En réalité, ce secret n’est pas toujours respecté, en particulier lorsque l’accès aux dossiers médicaux est rendu possible au personnel de surveillance, ou que celui-ci ou certains détenus participent à la distribution des médicaments. En cas de transgression du secret médical, vous pouvez contacter l’Inspection générale des affaires sociales (IGAS) ou le Conseil national de l’ordre des médecins (CNOM).

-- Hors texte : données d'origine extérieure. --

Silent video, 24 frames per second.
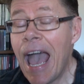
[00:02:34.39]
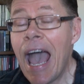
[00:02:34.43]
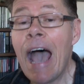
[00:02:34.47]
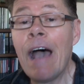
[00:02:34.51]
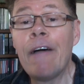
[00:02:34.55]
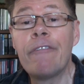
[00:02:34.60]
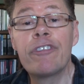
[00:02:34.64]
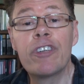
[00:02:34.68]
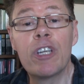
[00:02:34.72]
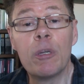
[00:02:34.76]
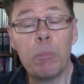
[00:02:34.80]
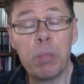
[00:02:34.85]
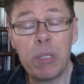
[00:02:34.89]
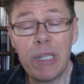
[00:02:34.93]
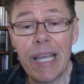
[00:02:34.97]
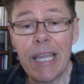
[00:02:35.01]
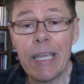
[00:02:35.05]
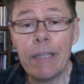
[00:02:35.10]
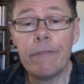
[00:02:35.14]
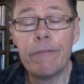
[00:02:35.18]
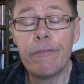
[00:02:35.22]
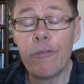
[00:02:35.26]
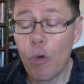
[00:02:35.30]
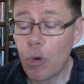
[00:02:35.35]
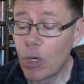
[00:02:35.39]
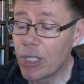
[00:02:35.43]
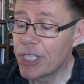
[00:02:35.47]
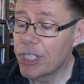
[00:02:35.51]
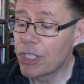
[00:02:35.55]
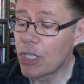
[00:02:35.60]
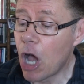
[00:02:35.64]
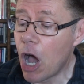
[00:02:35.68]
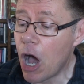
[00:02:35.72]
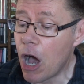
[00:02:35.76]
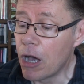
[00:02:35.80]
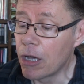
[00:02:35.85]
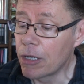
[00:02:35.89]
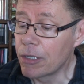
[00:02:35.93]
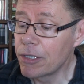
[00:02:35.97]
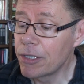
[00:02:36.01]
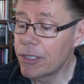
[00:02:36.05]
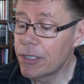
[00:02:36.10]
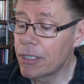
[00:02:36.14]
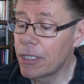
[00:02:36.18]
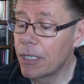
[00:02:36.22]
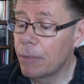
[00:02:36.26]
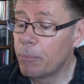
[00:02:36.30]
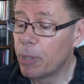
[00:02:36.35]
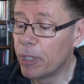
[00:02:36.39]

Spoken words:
after playing four songs,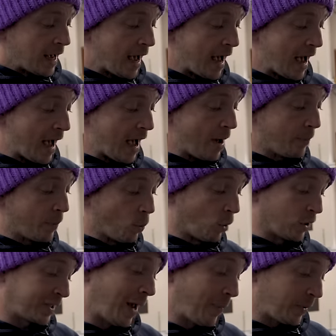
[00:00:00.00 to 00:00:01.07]
Uh, but
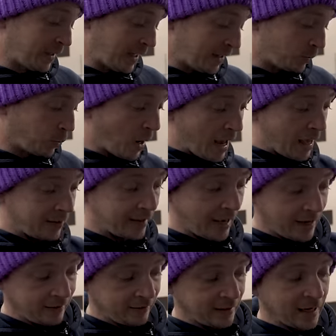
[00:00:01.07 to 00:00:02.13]
what's happened is where
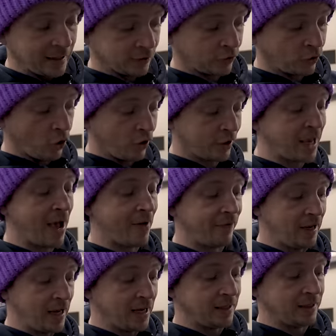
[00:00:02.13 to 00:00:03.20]
then it's got a
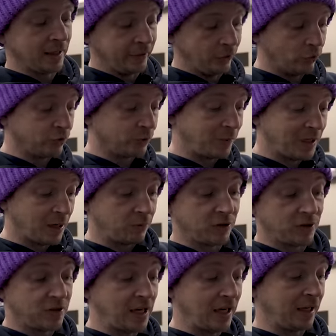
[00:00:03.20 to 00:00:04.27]
cavity and the oil's been able to
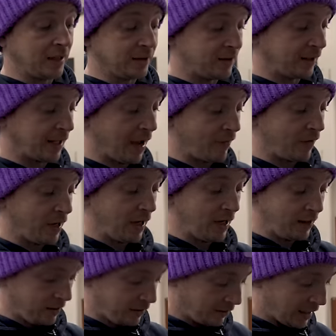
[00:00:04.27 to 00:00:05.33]
sink into the
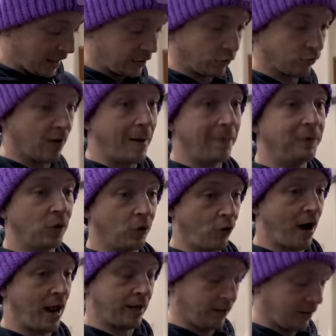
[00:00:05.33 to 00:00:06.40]
cavity, it's grabbed the
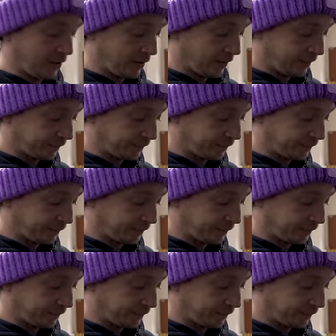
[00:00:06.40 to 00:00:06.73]
crank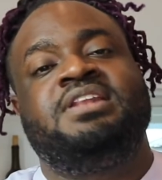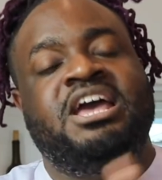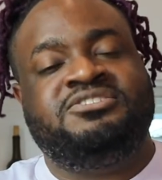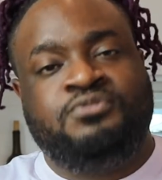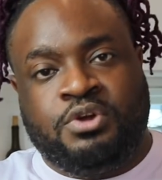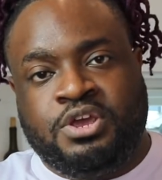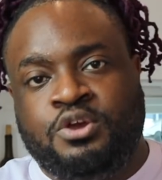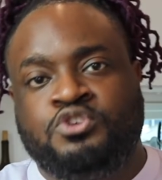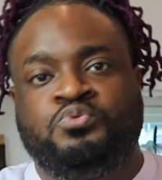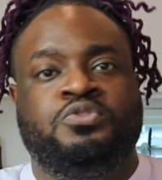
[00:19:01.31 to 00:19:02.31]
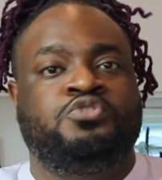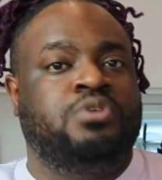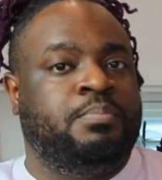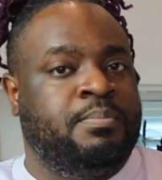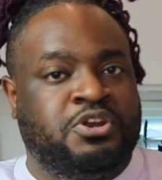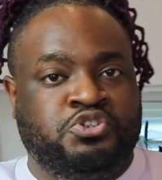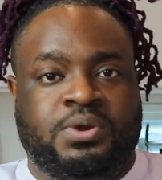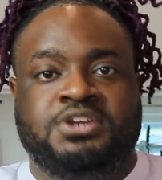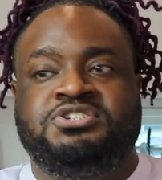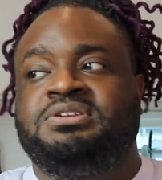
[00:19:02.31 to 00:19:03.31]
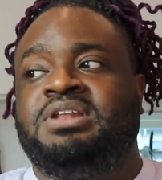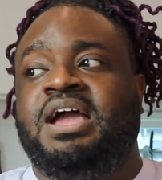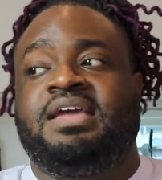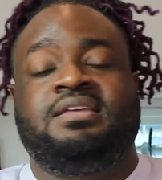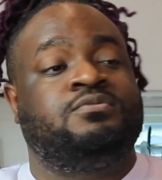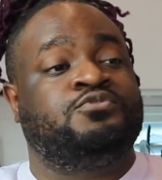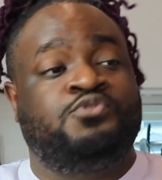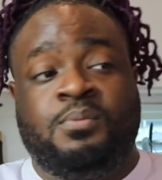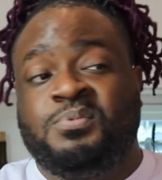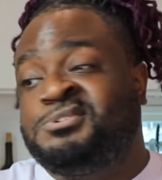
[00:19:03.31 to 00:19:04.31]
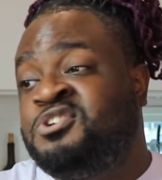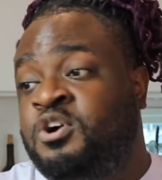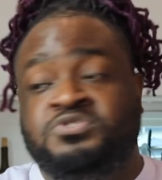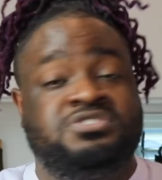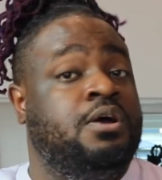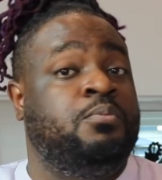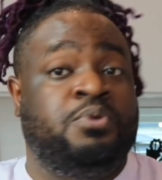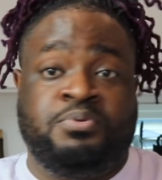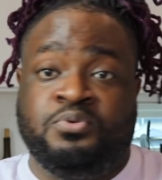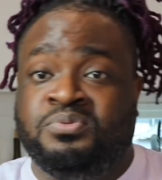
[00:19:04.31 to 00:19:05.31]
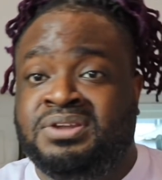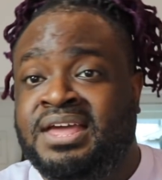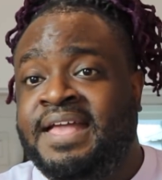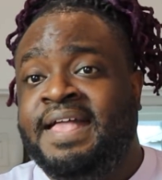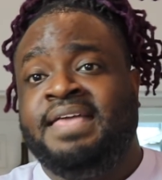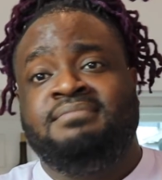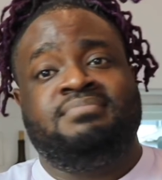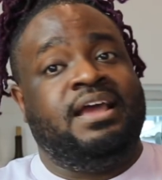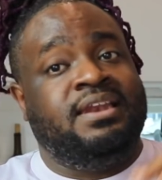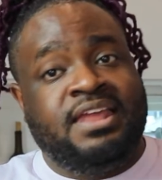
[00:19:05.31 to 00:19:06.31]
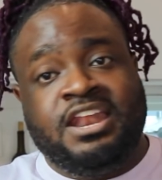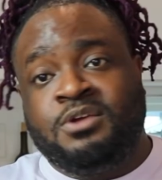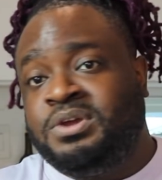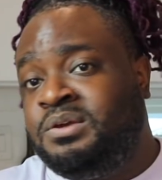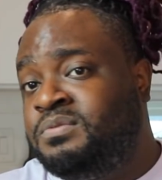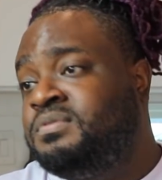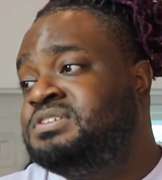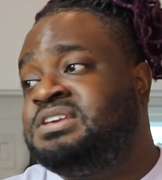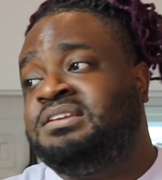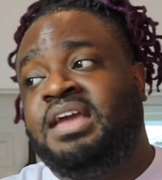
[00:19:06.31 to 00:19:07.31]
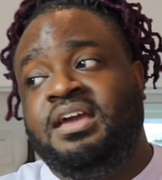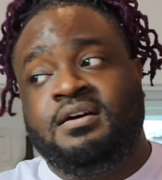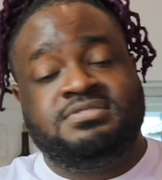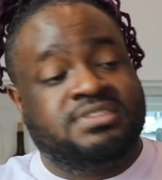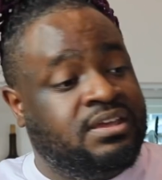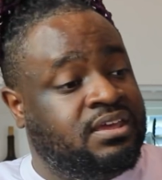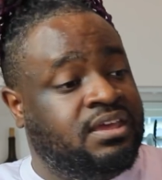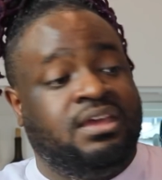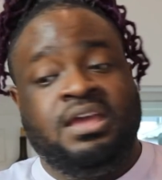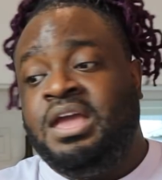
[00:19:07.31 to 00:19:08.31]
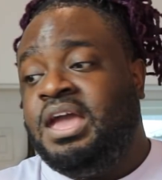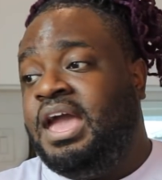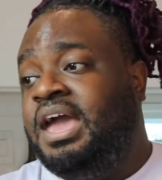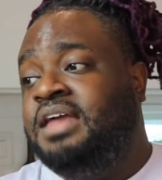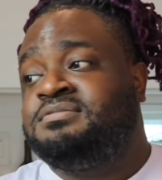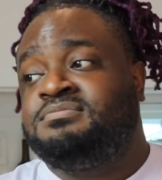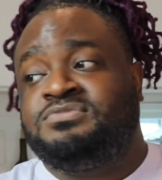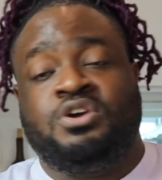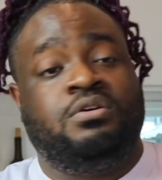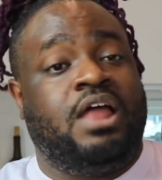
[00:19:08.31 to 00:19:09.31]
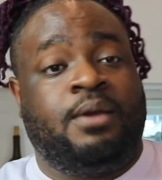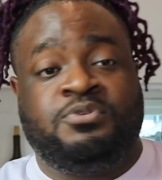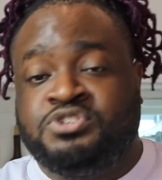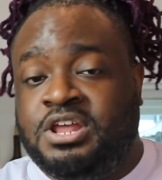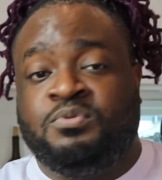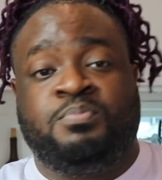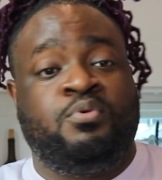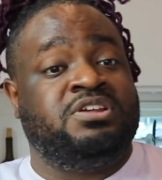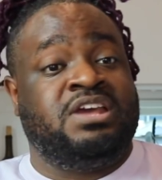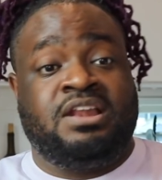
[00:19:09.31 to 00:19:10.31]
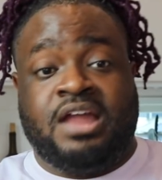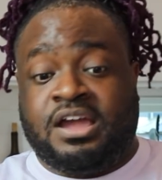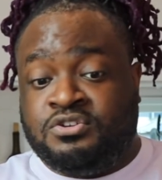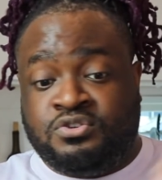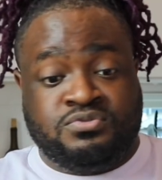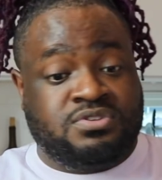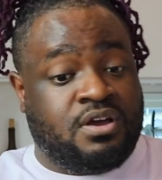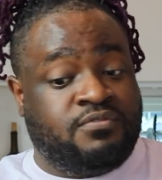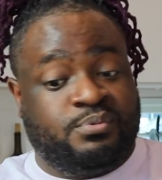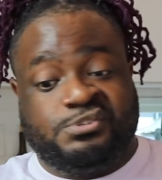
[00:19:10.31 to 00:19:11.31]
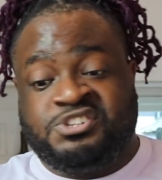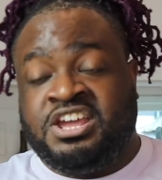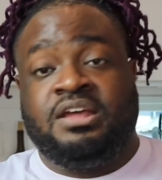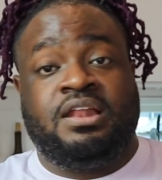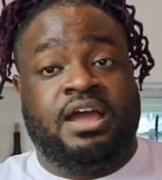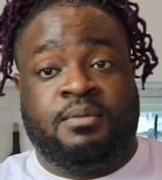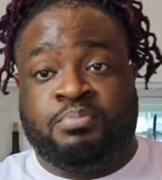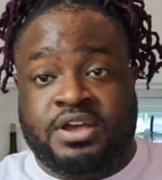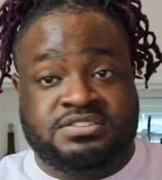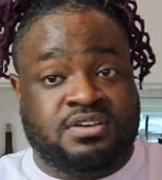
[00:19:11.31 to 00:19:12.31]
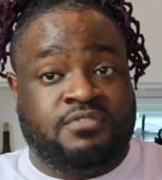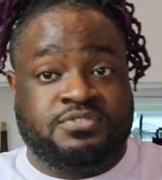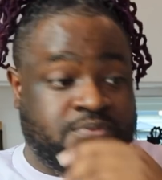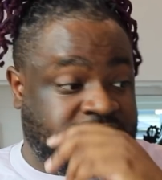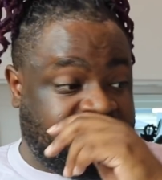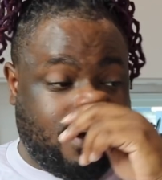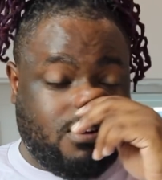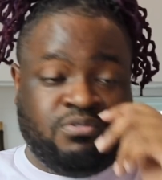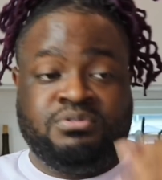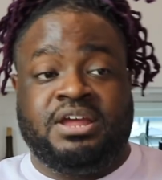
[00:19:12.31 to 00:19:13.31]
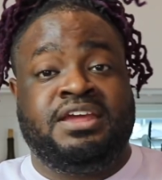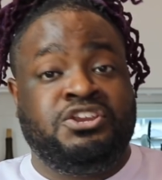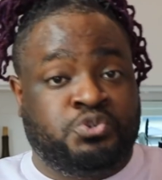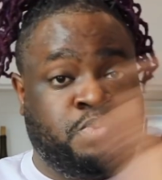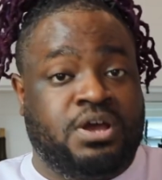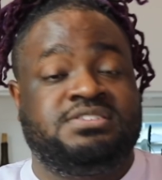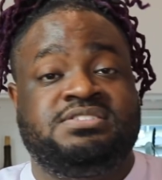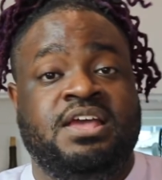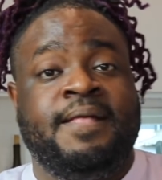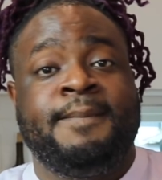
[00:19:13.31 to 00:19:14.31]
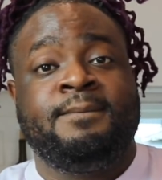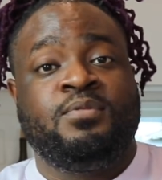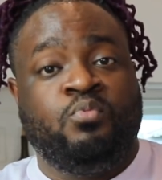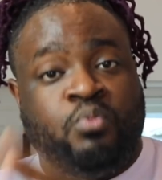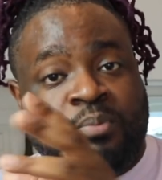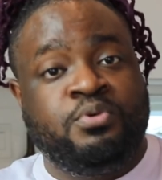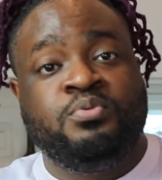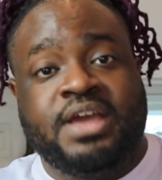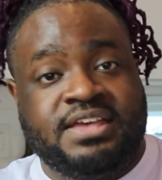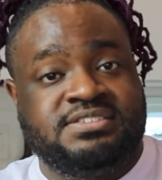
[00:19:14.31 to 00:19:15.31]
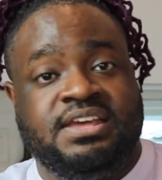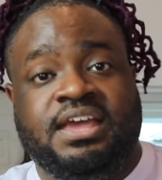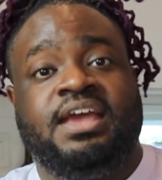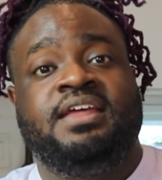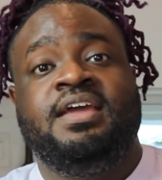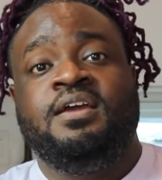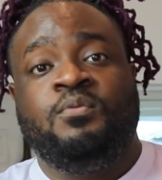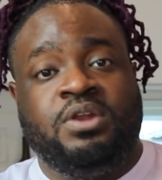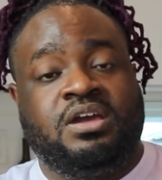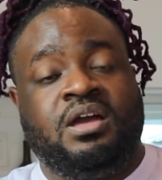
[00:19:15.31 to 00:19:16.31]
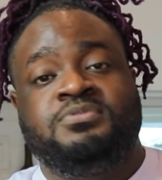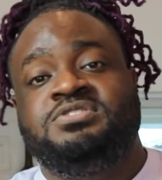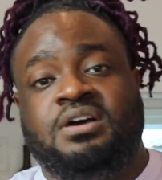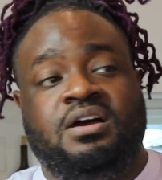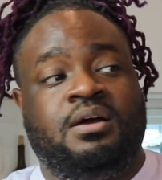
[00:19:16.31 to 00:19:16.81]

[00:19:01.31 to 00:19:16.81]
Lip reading: the last 4 years with the Trump administration, like, Trump was closed up with Putin, like, literally was in Helsinki. And was telling reporters in, like, a news conference, was saying, like, a press conference, was saying, oh, like, he trusts what Putin has said when it comes to,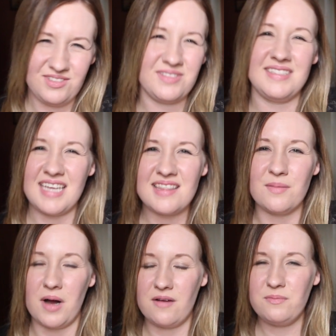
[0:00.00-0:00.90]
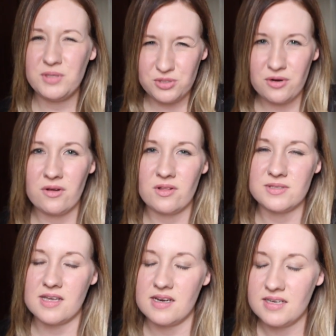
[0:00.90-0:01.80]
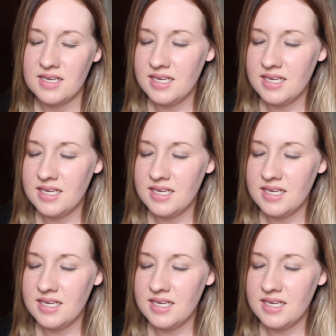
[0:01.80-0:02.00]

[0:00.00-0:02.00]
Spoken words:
Just take them off. Put your own clothes on.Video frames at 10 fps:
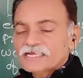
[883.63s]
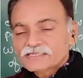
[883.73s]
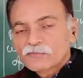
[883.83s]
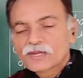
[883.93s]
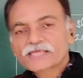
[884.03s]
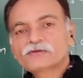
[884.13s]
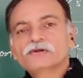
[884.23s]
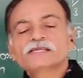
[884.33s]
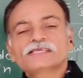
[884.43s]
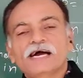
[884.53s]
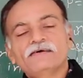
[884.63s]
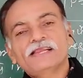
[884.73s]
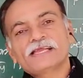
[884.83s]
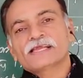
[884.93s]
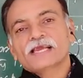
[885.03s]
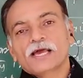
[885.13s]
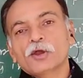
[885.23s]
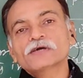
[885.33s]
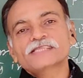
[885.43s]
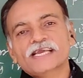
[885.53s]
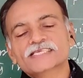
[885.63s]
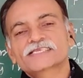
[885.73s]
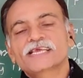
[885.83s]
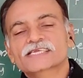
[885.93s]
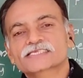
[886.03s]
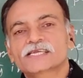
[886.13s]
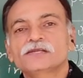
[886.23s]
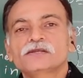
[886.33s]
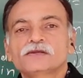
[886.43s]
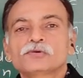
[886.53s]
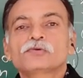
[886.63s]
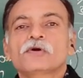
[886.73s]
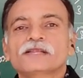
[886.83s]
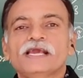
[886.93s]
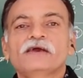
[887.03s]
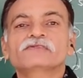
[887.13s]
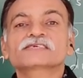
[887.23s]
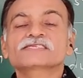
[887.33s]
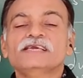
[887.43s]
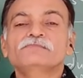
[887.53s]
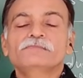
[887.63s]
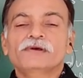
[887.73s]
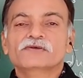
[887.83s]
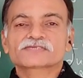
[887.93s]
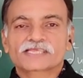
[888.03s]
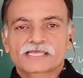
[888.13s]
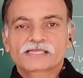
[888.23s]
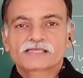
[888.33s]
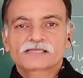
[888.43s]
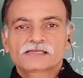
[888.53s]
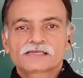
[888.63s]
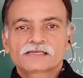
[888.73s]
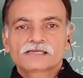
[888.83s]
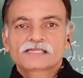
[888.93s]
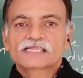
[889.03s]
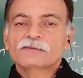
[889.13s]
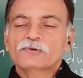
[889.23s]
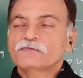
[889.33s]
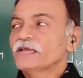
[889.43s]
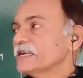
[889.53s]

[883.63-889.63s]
are the molecules traveling along the x direction do not have the same velocity? Therefore, we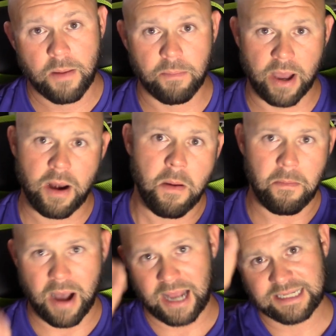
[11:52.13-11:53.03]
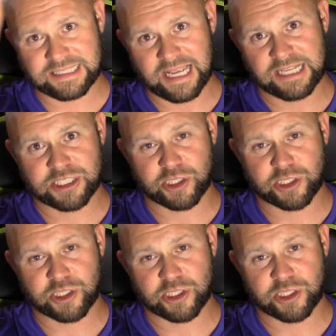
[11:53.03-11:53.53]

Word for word: but mine says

De la même manière, on ne peut théoriquement vous refuser l’accès à certains traitements (antirétroviraux, produits de substitution, etc.) en arguant de difficultés de conservation ou de distribution : la loi du 18 janvier 1994 dispose que les soins doivent être équivalents à l’intérieur et à l’extérieur. Par ailleurs, vous avez à tout moment le droit de récupérer votre dossier médical, pour cela adressez une demande écrite auprès de l’Unité de consultations et de soins ambulatoires (UCSA) ou du Service pénitentiaire d’insertion et probation (SPIP). N’hésitez pas à saisir l’IGAS et à contacter des associations si vous le souhaitez.
Depuis 2003, de nombreuses informations publiées dans notre guide des droits sociaux sont devenues obsolètes (sur le PaCS, le handicap, la prise en charge par la sécurité sociale, etc.). Les entrées vont être progressivement mise à jour en ligne. Une réédition du guide est prévue pour 2008.